Kalaulah ahli-ahli filsafat Islam ingin terlibat dalam perdebatan isu-isu terkini kemanusiaan, kesetaraan dan lingkungan di ruang publik, masih belum jelas kerangka teori filsafat Islam mana yang akan digunakan. Tidak sejelas keterangan-keterangan yang diberikan oleh para ahli filsafat Barat di Indonesia dalam memperdebatkan tema-tema seperti itu.


Rocky Gerung sebagai contoh, ia mondar mandir menggunakan banyak pilihan model penalaran filsafat Barat, dari kerangka penalaran teori kritis ilmu sosial hingga ke teori filsafat hukum yang dikembangkan para filsuf Eropa.

Sementara di kampus-kampus Islam Indonesia, belajar filsafat terasing dan tertahan di dunia masa lalu. Menghabiskan waktu menguliti naskah-naskah filsafat klasik seperti Asfar Al’Arbah Mulla Sadra, Tahafut Alfalasifah Al-Ghazali, atau Tahafut at-Tahafut Ibnu Rusyd, dan naskah-nakah sejenis itu.

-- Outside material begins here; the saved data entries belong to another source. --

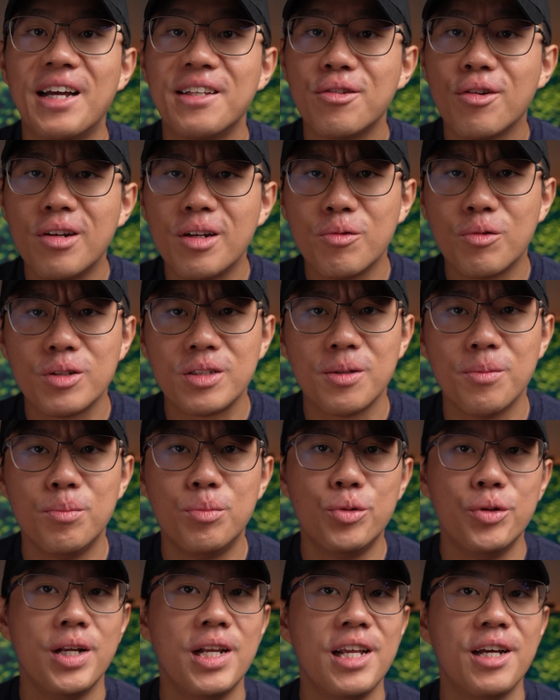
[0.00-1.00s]
I thought it was a
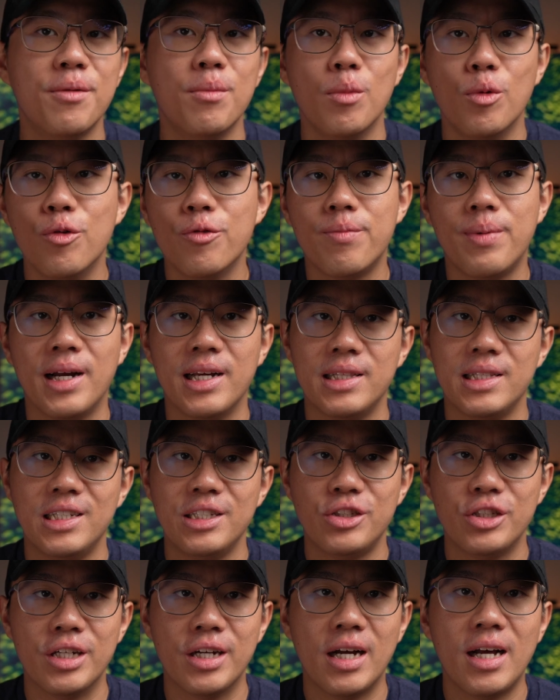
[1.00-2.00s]
brilliant move by
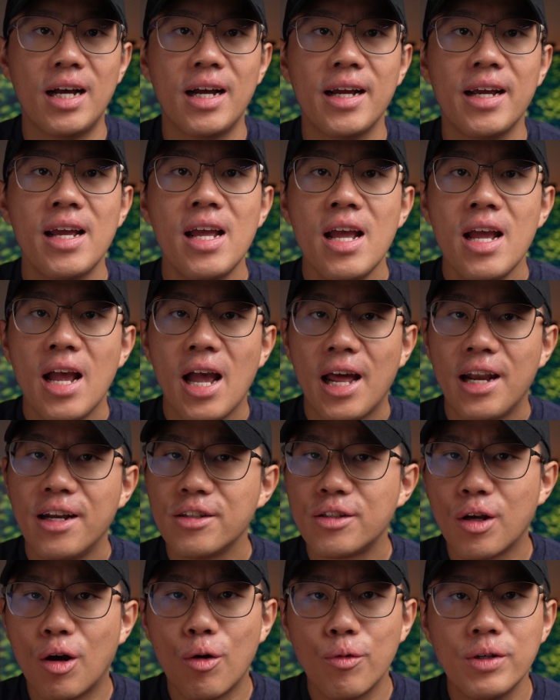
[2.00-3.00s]
DJI, and
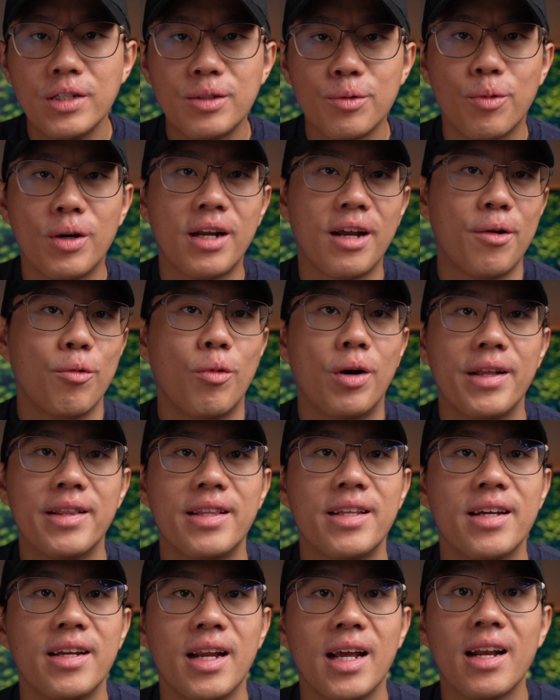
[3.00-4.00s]
it's always what I
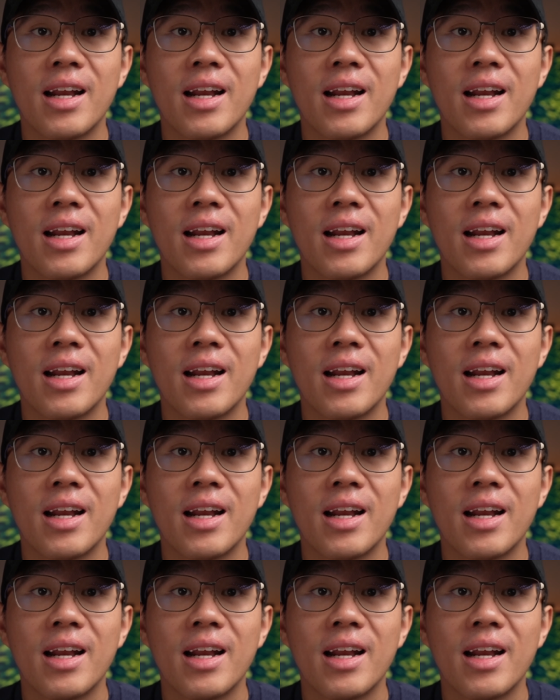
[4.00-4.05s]
wanted.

Jadi, ada sejenis kelambanan pertumbuhan teori filsafat Islam, terutama yang sampai ke Indonesia. Masih terlalu dominannya diskursus bertema ketuhanan. Saat yang sama terjadi pergerakan yang cepat dalam filsafat Barat memperbincangkan dunia manusia. Barat sudah lama bergerak ke isu epistemologis, analisis bahasa, hermeneutik, hingga ke dekontruksi teks.

Filsafat Barat membedah dunia manusia. Dengan tema-tema membumi seperti sistem tanda, relasi kuasa, teori makna, hak asasi, keadilan, kesetaraan, dan penyelamatan lingkungan. Filsafat Islam di Indonesia masih menggeluti tema-tema melangit seperti wujudiah, zat dan sifat, wahyu atau rasio. Paling maju, membahas moderasi beragama atau dialektika modernisme dan agama.


Filsafat Islam di Indonesia, berebut dan bersaing memberi penjelasan tentang tema-tema serupa dengan bidang keilmuan lainnya dari tasawuf dan teologi. Padahal ini memberi risiko penjelasan-penjelasan filsafat dinyatakan sesat oleh otoritas teologi, ketika berbeda dari arus-utama. Nasib yang sama dialami banyak praktisi taswauf saat ini.

Gejala ini, sepertinya telah menghambat ahli-ahli filsafat Islam di Indonesia dalam bergaul mewarnai percakapan isu-isu terkini kemanusiaan dan lingkungan di ruang publik yang berdampak pada pembentukan opini masyarakat Indonesia. Singkatnya, opini publik kita tentang kebijakan-kebijakan menyangkut kehidupan bersama tidak diasuh sama sekali oleh narasi filsafat Islam.

Beberapa nama ahli filsafat Islam di Indonesia yang menarik perhatian publik, seperti Fahruddin Faiz, Haidar Bagir, Mulyadi Kartanegara, Muhsin Labib untuk menyebut beberapa saja, mereka tidaklah menonjol dalam wacana publik seputar demokrasi, HAM, feminisme dan lingkungan. Tentu, mereka ikut membicarakannya. Tapi tidak menjadi rujukan publik luas di Indonesia yang lebih akrab dengan pikiran Rocky Gerung, Franz Magnis-Suseno, dan Budi Hardiman yang datang dari literatur filsafat Barat.


Sebagian orang menilai, mungkin karena percakapan isu-isu publik seputar kemanusiaan, kesetaraan, dan lingkungan itu sendiri datangnya dari arah peradaban Barat. Sehingga narasi filsafat Islam tidak menyiapkan kerangka teoritik yang cukup memadai untuk terlibat dalam perdebatan itu.

Atau karena ahli filsafat Islam di Indonesia masih berfokus pada isu moderasi beragama? Menyelesaikan pertarungan di internal komunitas Islam yang dianggap belum selesai-selesai. Menghadang kelompok-kelompok Islam ekstrimis dan intoleran.

Apapun alasannya, kini waktunya filsafat Islam di Indonesia membangun tradisi baru. Menyiapkan dan mematangkan teori-teori tentang dunia manusia dan mewarnai lebih kuat wacana publik tentang kehidupan bersama. Dengan begitu, tradisi filsafat Islam di Indonesia bisa lebih gaul lagi. Lebih fasih dan lantang membicarakan isu-isu politik, ekonomi, dan kebudayaan terkini.